Segment Start: Record extracts
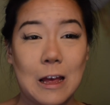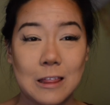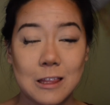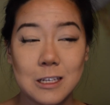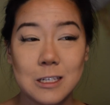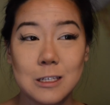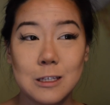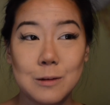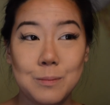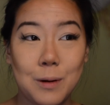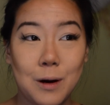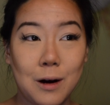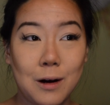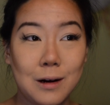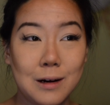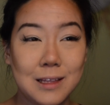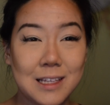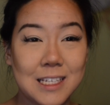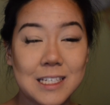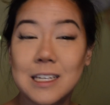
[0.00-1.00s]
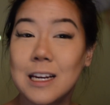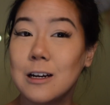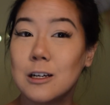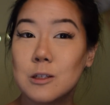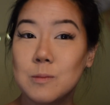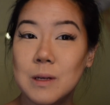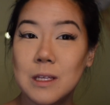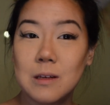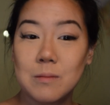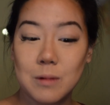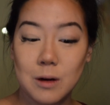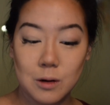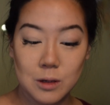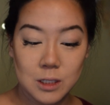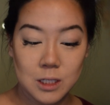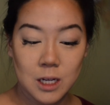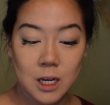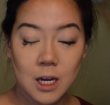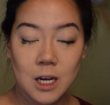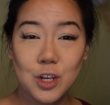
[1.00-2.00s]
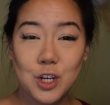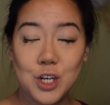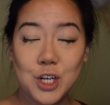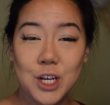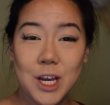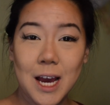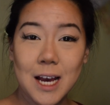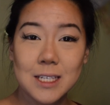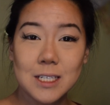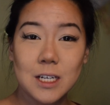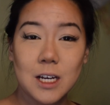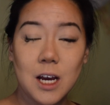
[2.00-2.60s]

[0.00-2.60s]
and this is the part that scares me the most, she has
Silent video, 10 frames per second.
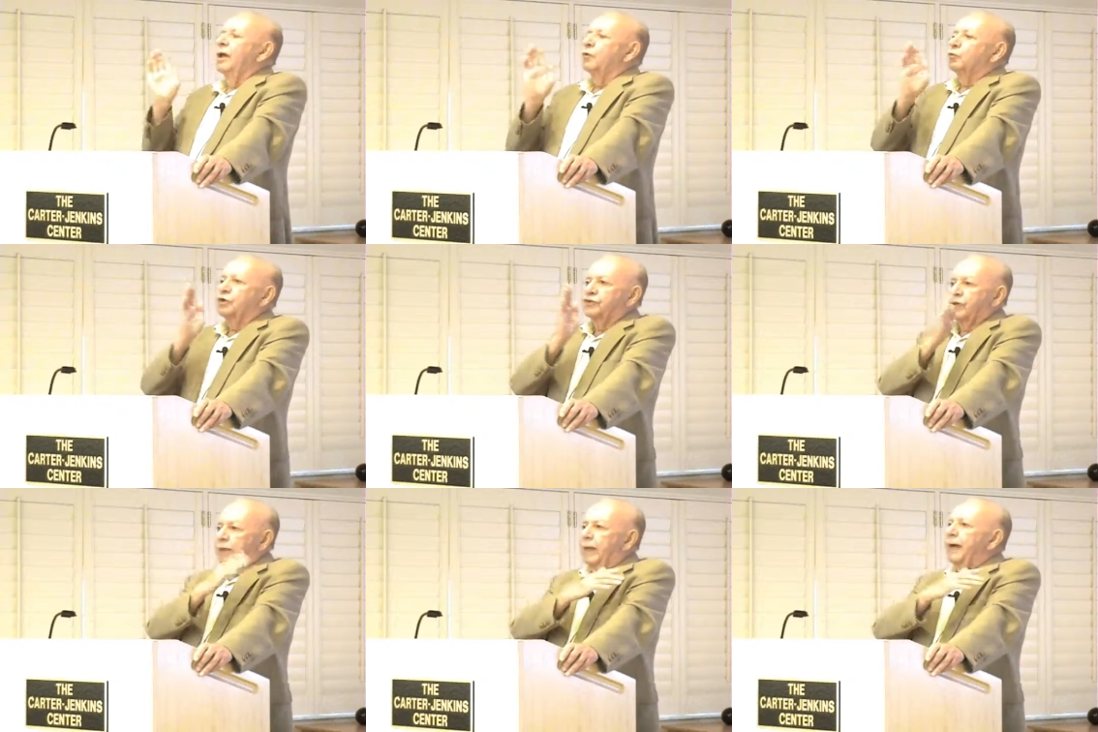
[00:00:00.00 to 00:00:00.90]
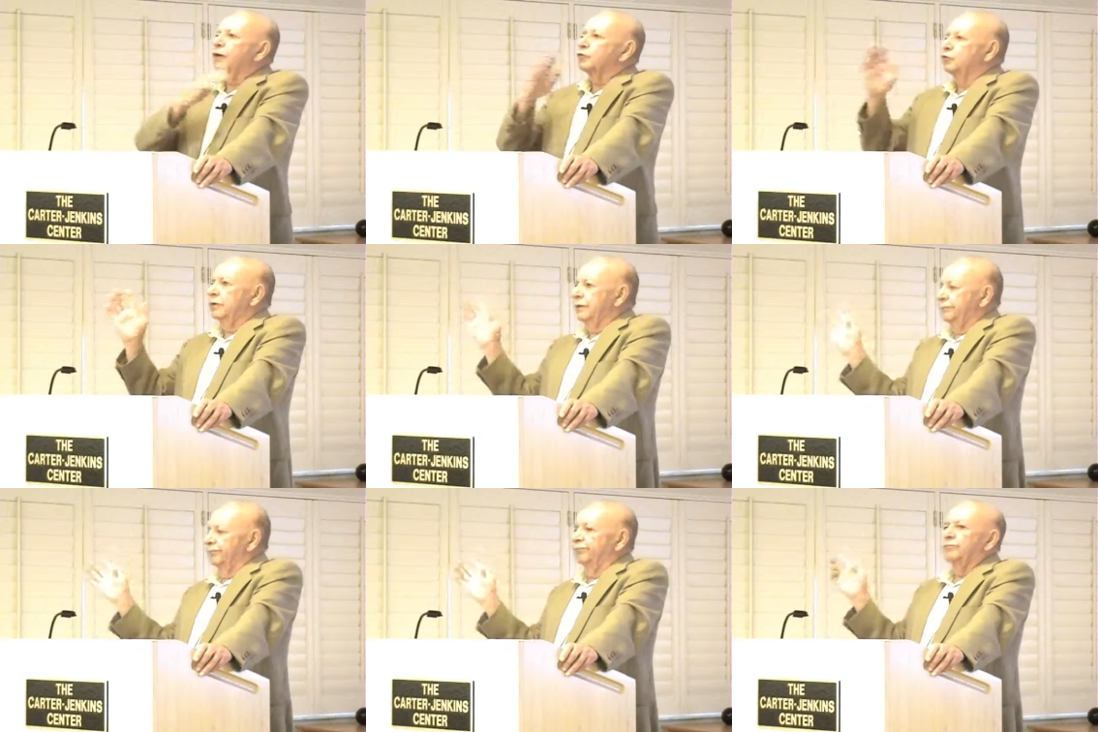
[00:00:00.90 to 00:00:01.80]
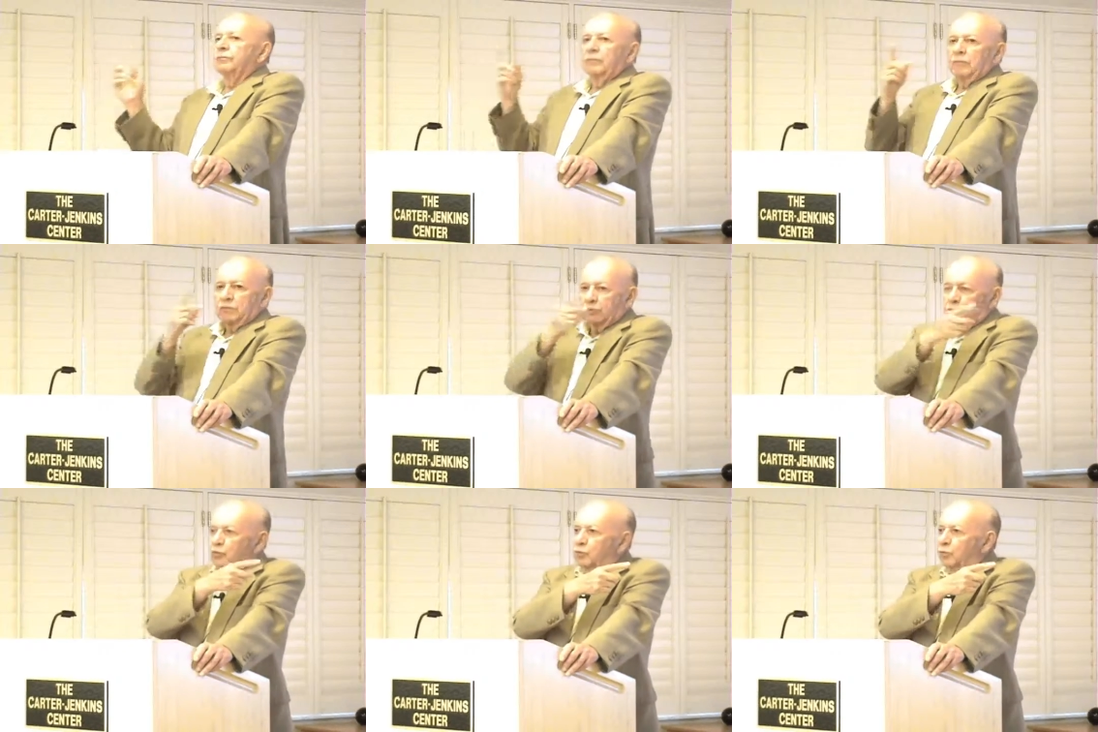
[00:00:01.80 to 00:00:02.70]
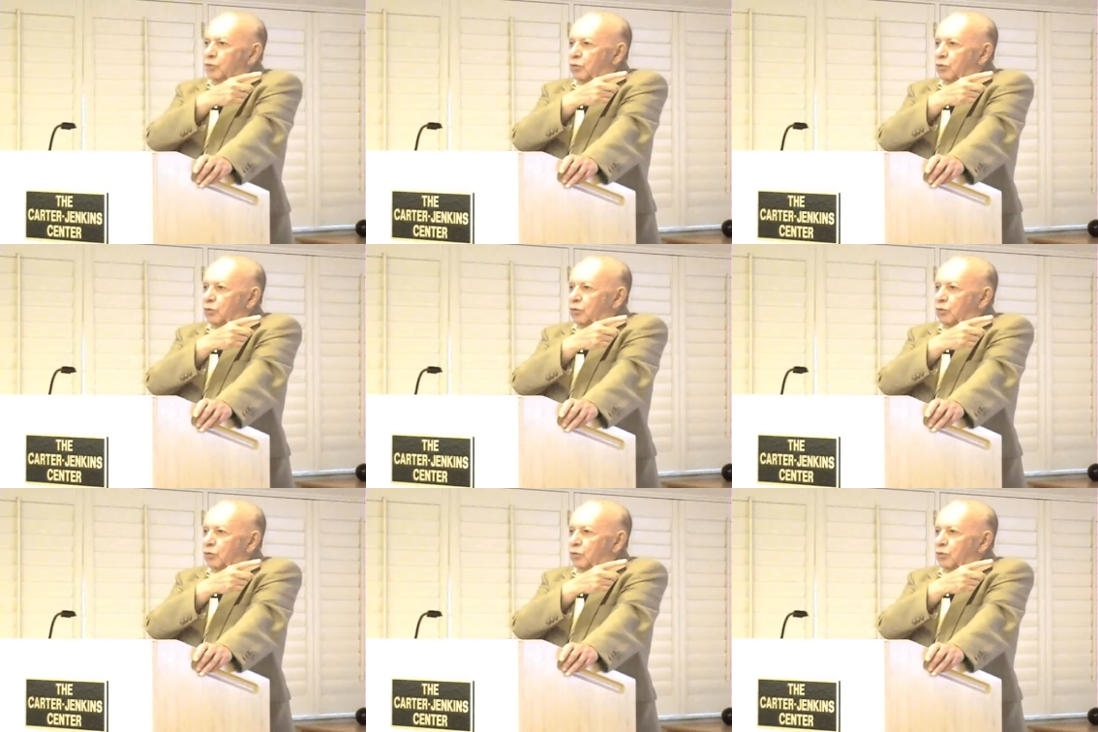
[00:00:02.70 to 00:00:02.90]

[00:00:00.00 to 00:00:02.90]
which allows him to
Segment End: Record extracts
**What you have to do**
Render the data above verbatim and without pictures.

**Result of this task**
[0.00-1.00s]
[1.00-2.00s]
[2.00-2.60s]

[0.00-2.60s]
and this is the part that scares me the most, she has
Silent video, 10 frames per second.
[00:00:00.00 to 00:00:00.90]
[00:00:00.90 to 00:00:01.80]
[00:00:01.80 to 00:00:02.70]
[00:00:02.70 to 00:00:02.90]

[00:00:00.00 to 00:00:02.90]
which allows him to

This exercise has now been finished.